#### Exercise goal:
Copy the records word for word, omitting all pictures.

#### Data for review:
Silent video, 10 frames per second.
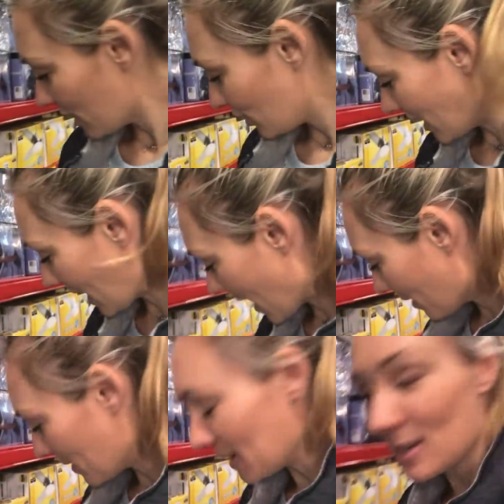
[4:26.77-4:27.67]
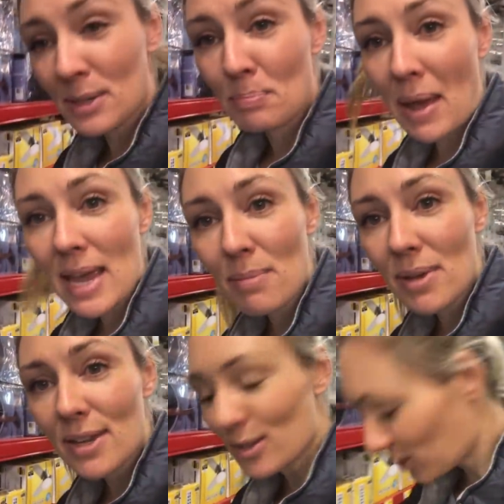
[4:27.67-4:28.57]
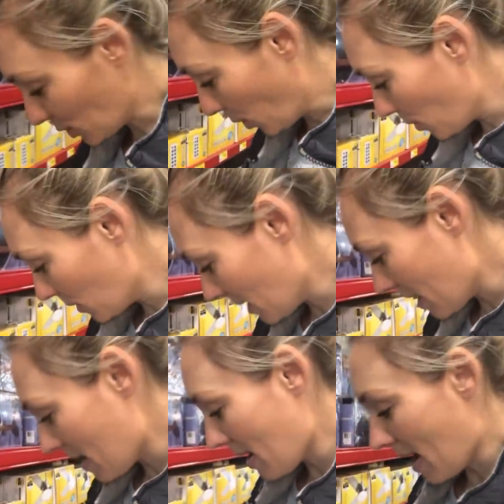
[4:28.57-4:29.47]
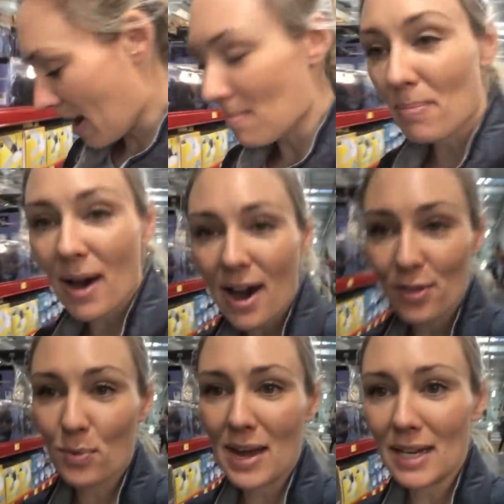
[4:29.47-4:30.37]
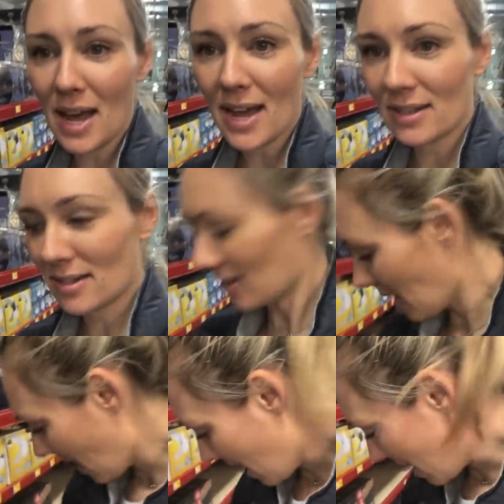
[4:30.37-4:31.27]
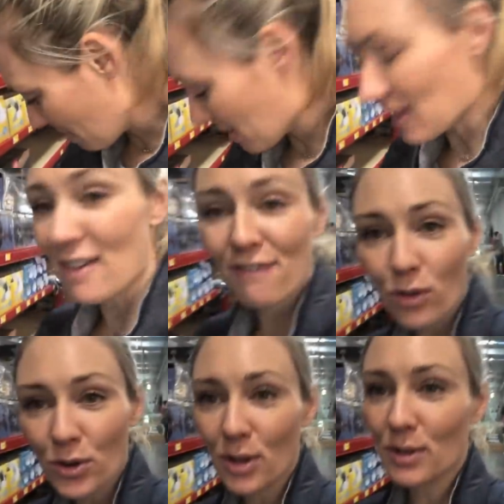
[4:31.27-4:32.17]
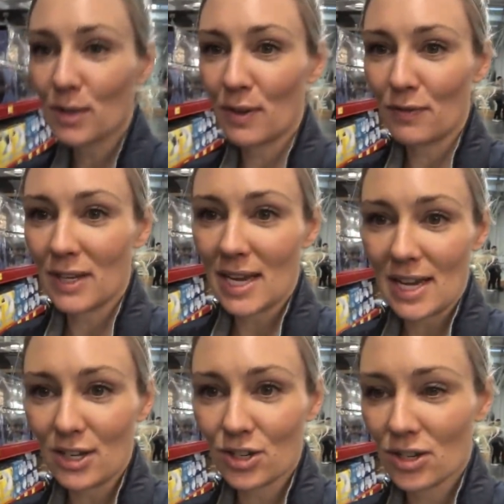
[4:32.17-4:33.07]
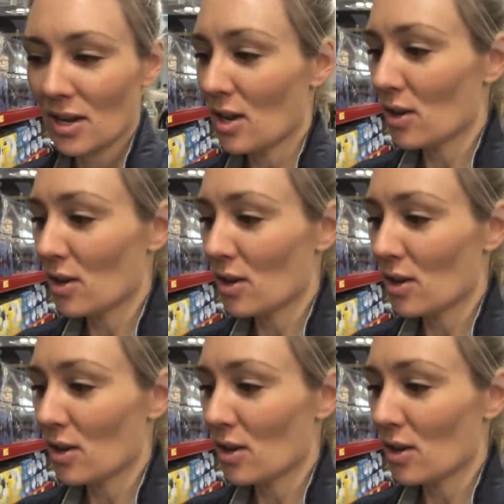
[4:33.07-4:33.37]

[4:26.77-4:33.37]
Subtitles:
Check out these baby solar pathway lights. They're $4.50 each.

#### Task result:
Silent video, 10 frames per second.
[4:26.77-4:27.67]
[4:27.67-4:28.57]
[4:28.57-4:29.47]
[4:29.47-4:30.37]
[4:30.37-4:31.27]
[4:31.27-4:32.17]
[4:32.17-4:33.07]
[4:33.07-4:33.37]

[4:26.77-4:33.37]
Subtitles:
Check out these baby solar pathway lights. They're $4.50 each.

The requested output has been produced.